The ability to build progressively on the achievements of earlier generations is central to human uniqueness, but experimental investigations of this cumulative cultural evolution lack real-world complexity.
Here, we studied the dynamics of cumulative culture using a large-scale data set from online collaborative programming competitions run over 14 years. We show that, within each contest population, performance increases over time through frequent ‘tweaks’ of the current best entry and rare innovative ‘leaps’ (successful tweak:leap ratio = 16:1), the latter associated with substantially greater variance in performance.
Cumulative cultural evolution reduces technological diversity over time, as populations focus on refining high-performance solutions.

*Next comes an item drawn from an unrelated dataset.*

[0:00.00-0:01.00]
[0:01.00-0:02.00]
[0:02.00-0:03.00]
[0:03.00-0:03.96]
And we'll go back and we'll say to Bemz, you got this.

While individual entries borrow from few sources, iterative copying allows populations to integrate ideas from many sources, demonstrating a new form of collective intelligence.

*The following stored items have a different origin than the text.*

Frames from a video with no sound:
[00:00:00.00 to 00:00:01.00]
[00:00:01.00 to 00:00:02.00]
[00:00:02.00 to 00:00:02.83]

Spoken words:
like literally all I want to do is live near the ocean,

Our results imply that maximizing technological progress requires accepting high levels of failure.
Figure 1: Scores over time. Normalized log-transformed scores over time (measured in days from the beginning of each contest) in all contests (n = 47,921 entries). For visualization purposes, because some values were zero, we added a small number on the appropriate scale to each score before log-transforming (the number chosen was 10). Note that in all contests low score values are better. Each point on the graph is an entry. The red line follows the progress of the leading entries in the contest, i.e. the entries that achieved the best score at the time of their submission.
…We analysed a database of 21,745,538 lines of computer code in total and 483,173 unique lines, originating from 47,967 entries to 19 online collaborative programming competitions organized over the course of 14 years by the MathWorks software company. In every contest, the organizers set a computational challenge and, over the course of one week, participants developed and provided solutions in the form of MATLAB® code. Once an entry had been successfully evaluated, its score, code and the username of the participant who submitted it became public and available to all the other participants to build upon. The challenges were all NP-complete computer science problems
…Leaps usually fail but can bring large advances: The success of an entry—whether it took the lead, and if so by how much—was strongly related to the extent to which it was based largely on copying or exhibited substantial innovation. Among entries that took the lead, we observed a statistically-significant negative correlation between the entry’s similarity to the previous leader and its associated improvement in score (Spearman’s ρ = −0.15, p < 0.001), with the biggest improvements associated with those entries most different from the previous leader. However, among entries that did not take the lead, the reverse relationship was observed (Spearman ρ = −0.53, p < 0.001), with the most innovative entries exhibiting the poorest performance, measured as the absolute difference in score from the current leader. Hence tweaks were associated with smaller changes in score, either positive or negative, while leaps garnered both large improvements in score and spectacular failures (Figure 2d; Supplementary Figure 4). The distribution of entry performance relative to the current leader shows that while leaps were more likely to lead to poorer scores than tweaks of copied material overall, on rare occasions they generated statistically-significantly larger benefits.